Material for this task section start

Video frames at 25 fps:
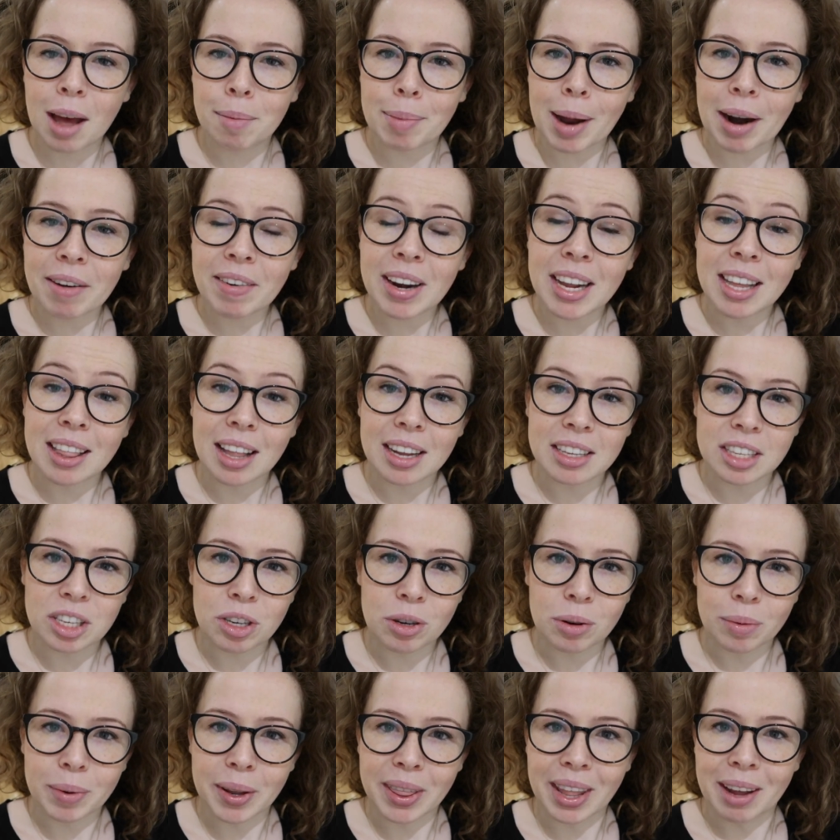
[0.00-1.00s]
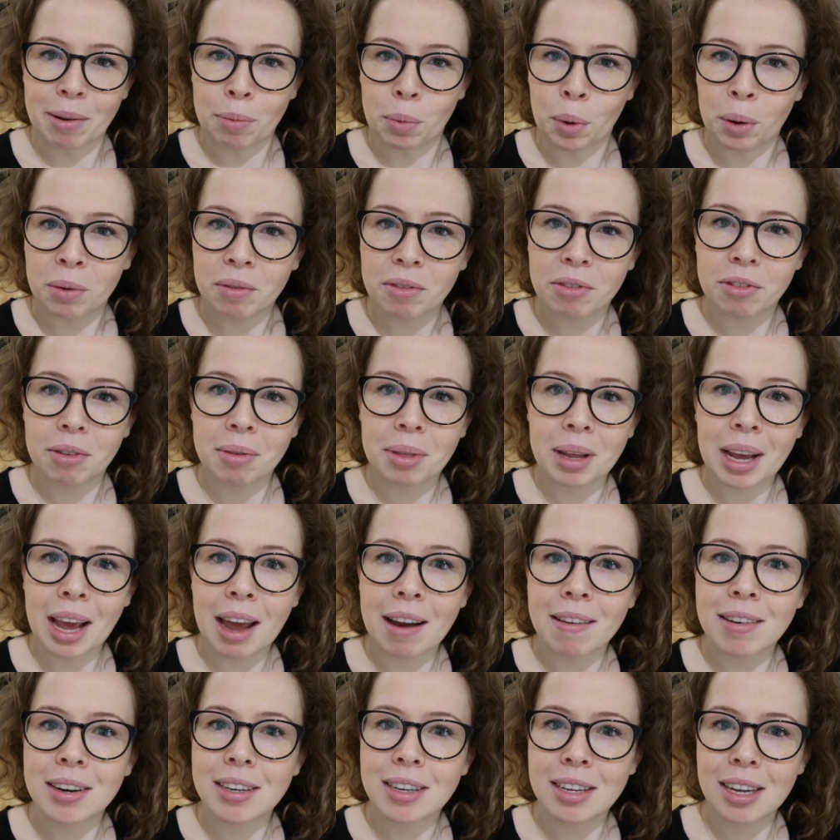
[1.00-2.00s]
Apparently that's not what they want from the
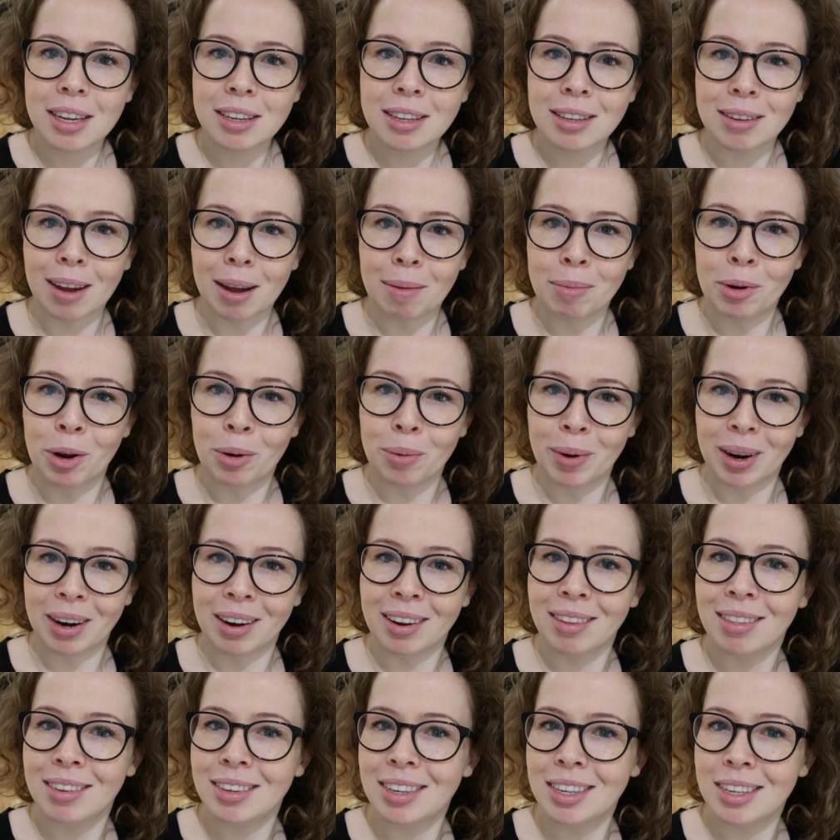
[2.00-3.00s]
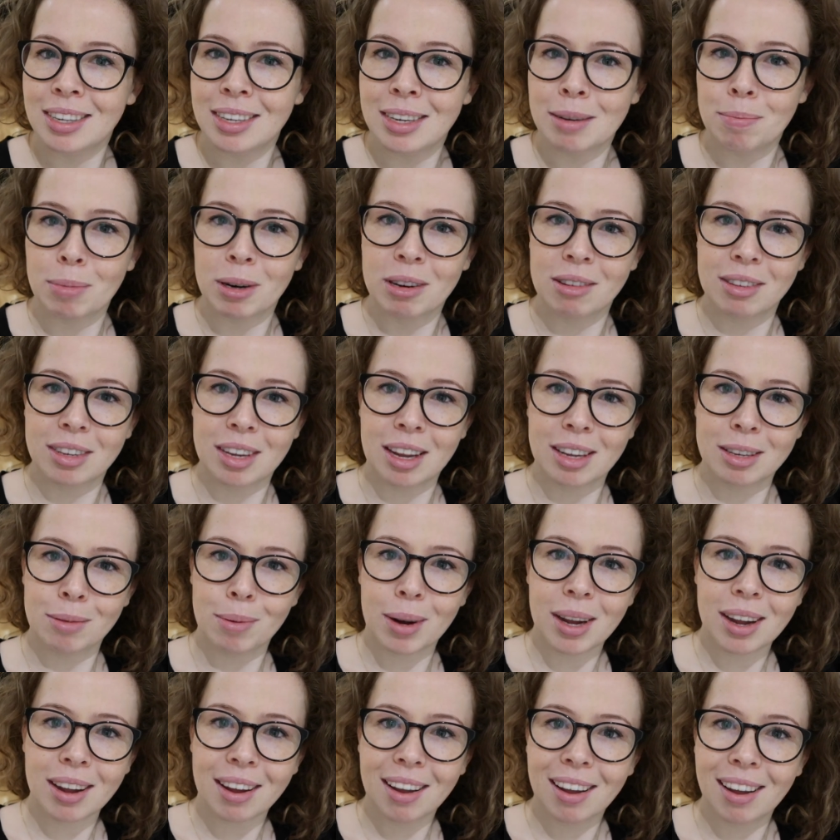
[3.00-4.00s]
character, so I'm not wearing the Disney princess
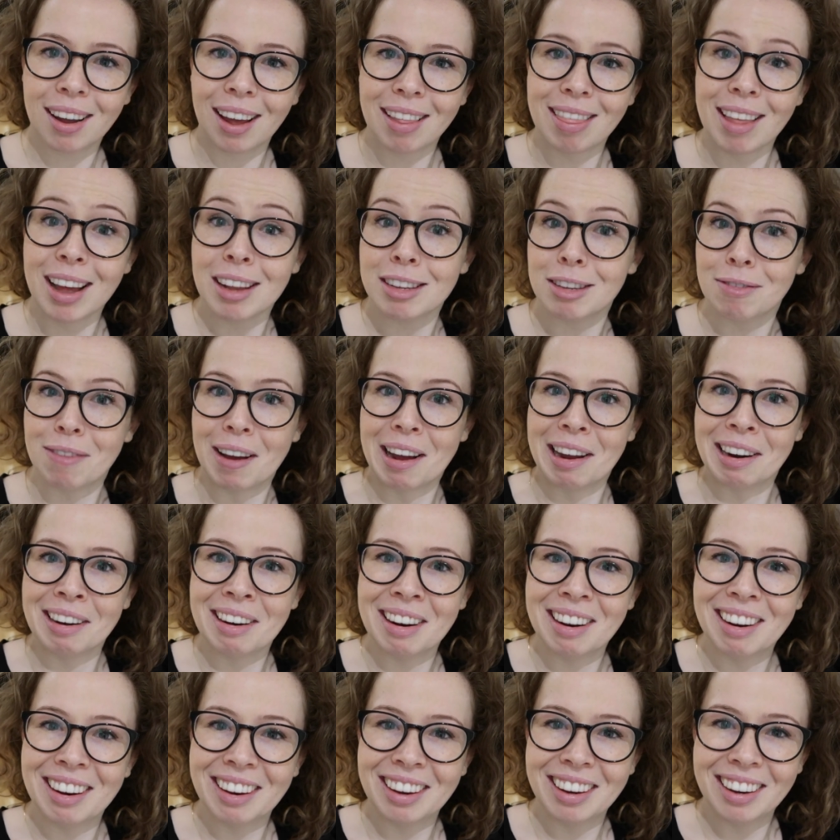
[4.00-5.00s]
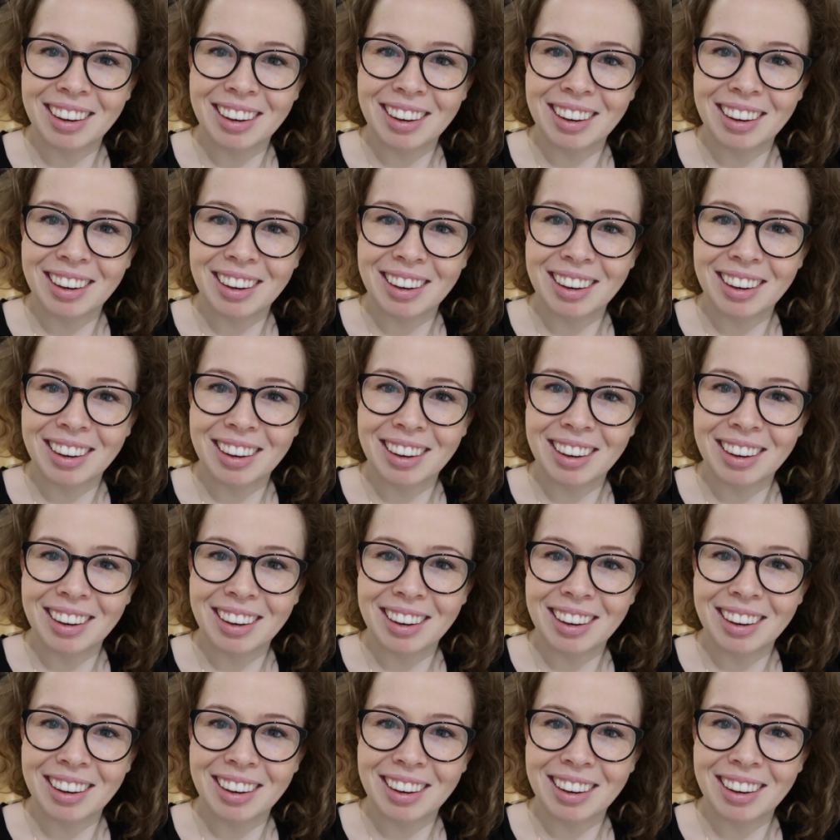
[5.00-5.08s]
wig, and that's fine.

Material for this task section end

__What you need to do__
Reproduce each entry word for word and cut the images.

__Answer__
Video frames at 25 fps:
[0.00-1.00s]
[1.00-2.00s]
Apparently that's not what they want from the
[2.00-3.00s]
[3.00-4.00s]
character, so I'm not wearing the Disney princess
[4.00-5.00s]
[5.00-5.08s]
wig, and that's fine.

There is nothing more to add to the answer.